Last night, I was restless so I read into the night. “What makes a young, Cambridge educated woman first join a religious order and then, if that were not demanding enough, seek a hermit vocation, literally on the edge of the world with only a simple hut as protection against Atlantic winds and storms?” The Anglican nun Verona Schiller takes me on her journey of solitude and retreat.
It helps me reflect on the frenetic nature of my life and how little time I take to step back and evaluate the beauties right before me. I think for me, my Sunday time at St Luke‘s church fills that void. It forces me to sit still for a while and just listen. It helps me reflect on the last week, it’s challenges and opportunities. It’s a time for me to be thankful for all my many blessings. It brings me together with a community of like-minded people bonded in spirituality.

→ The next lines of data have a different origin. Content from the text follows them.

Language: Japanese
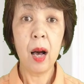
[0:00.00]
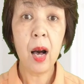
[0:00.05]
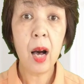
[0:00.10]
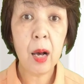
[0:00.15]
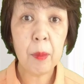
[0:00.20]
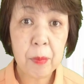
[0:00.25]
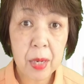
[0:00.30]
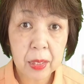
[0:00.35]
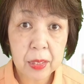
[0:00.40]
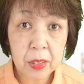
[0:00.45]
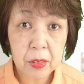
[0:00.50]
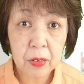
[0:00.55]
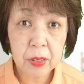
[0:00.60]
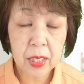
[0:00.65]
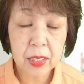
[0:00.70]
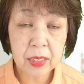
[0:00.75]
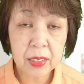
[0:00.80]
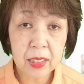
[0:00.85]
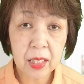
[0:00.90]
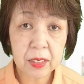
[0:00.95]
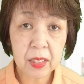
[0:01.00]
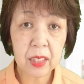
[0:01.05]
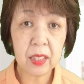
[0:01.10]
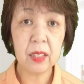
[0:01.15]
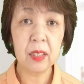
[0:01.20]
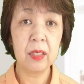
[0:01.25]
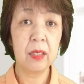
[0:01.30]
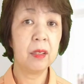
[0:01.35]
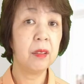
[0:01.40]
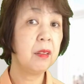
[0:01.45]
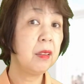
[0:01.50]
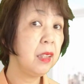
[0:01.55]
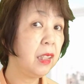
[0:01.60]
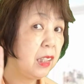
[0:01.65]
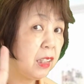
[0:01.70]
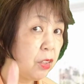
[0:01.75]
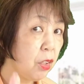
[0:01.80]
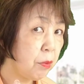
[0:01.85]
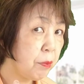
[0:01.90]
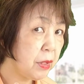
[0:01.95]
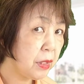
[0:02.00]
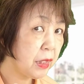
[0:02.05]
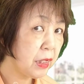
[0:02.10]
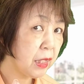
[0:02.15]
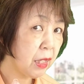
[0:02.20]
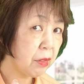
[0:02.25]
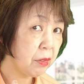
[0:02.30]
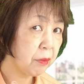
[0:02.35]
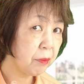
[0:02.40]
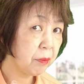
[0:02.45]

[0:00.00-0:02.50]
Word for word: あまりの安さに二度見しちゃ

When I get home, I will re-read Anne Morrow Lindbergh’s book Gift from the Sea which I’ve read so many times throughout my life. Each time I read it, I gain perspective about ways I can reduce my stress and enjoy my life more fully, being conscious of the present moment. So true on this journey I have been consumed with learning, looking up things on my cell phone about each place we have visited, each saint, each historical event and each new “word”, concept, or philosophy that was previously foreign to me.
Today, I strive to stay in the moment as I experience it and not feel bound to enhance my knowledge until a later time. It seems this will enhance my journey here, to dive deeper into the moment.